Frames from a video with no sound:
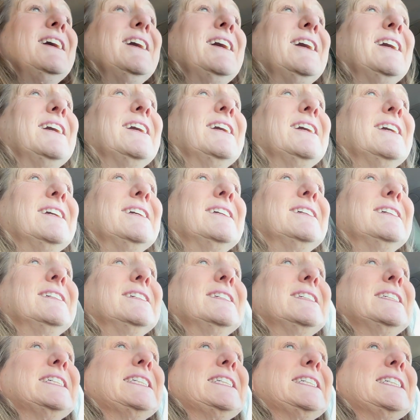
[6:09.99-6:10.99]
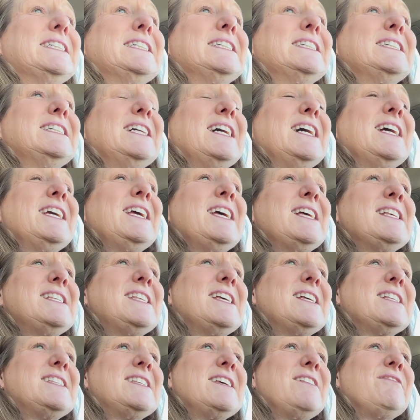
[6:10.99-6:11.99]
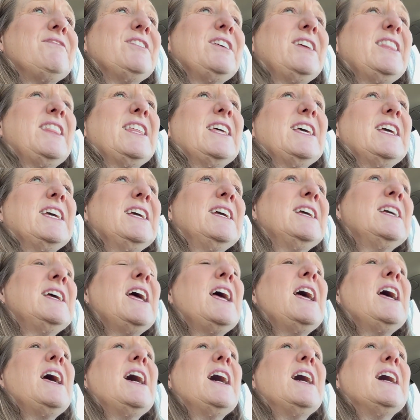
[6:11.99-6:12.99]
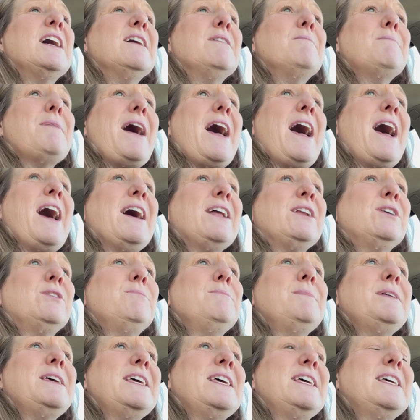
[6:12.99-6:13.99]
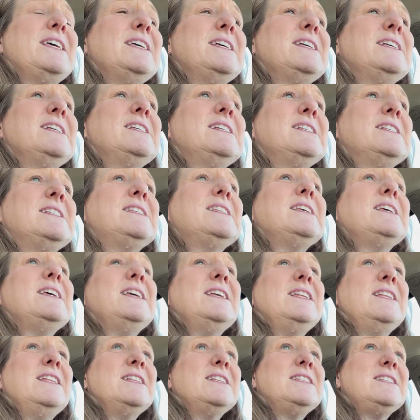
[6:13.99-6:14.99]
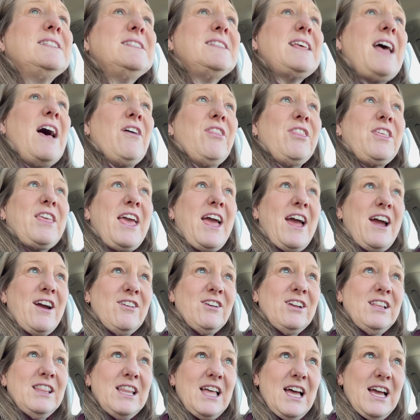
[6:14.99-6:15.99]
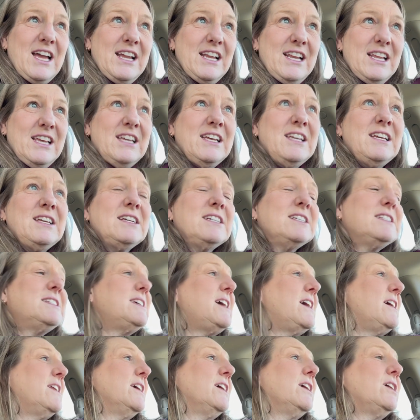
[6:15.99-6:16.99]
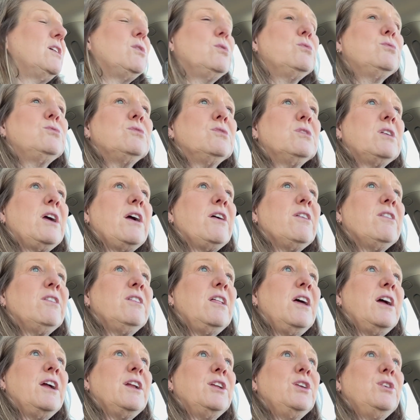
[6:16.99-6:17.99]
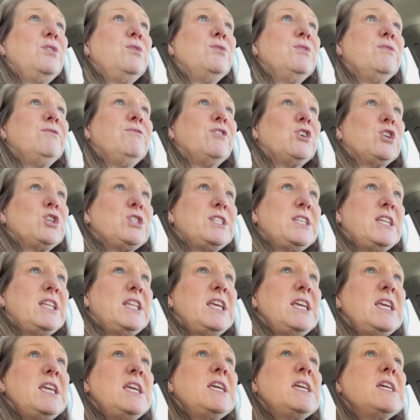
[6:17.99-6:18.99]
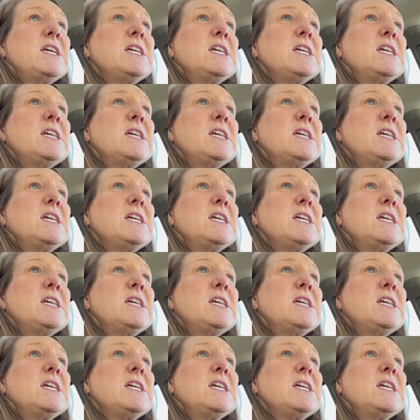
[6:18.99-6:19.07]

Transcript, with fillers: I guess that's everything. Adam is in South Carolina, down at Coastal Carolina University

++++++++++++++++++++

→ **WHAT IS EXPECTED**:
What lines in the data hold the word "with"? Return them.

→ **SOLUTION FOR THIS PROBLEM**:
Frames from a video with no sound:
Transcript, with fillers: I guess that's everything. Adam is in South Carolina, down at Coastal Carolina University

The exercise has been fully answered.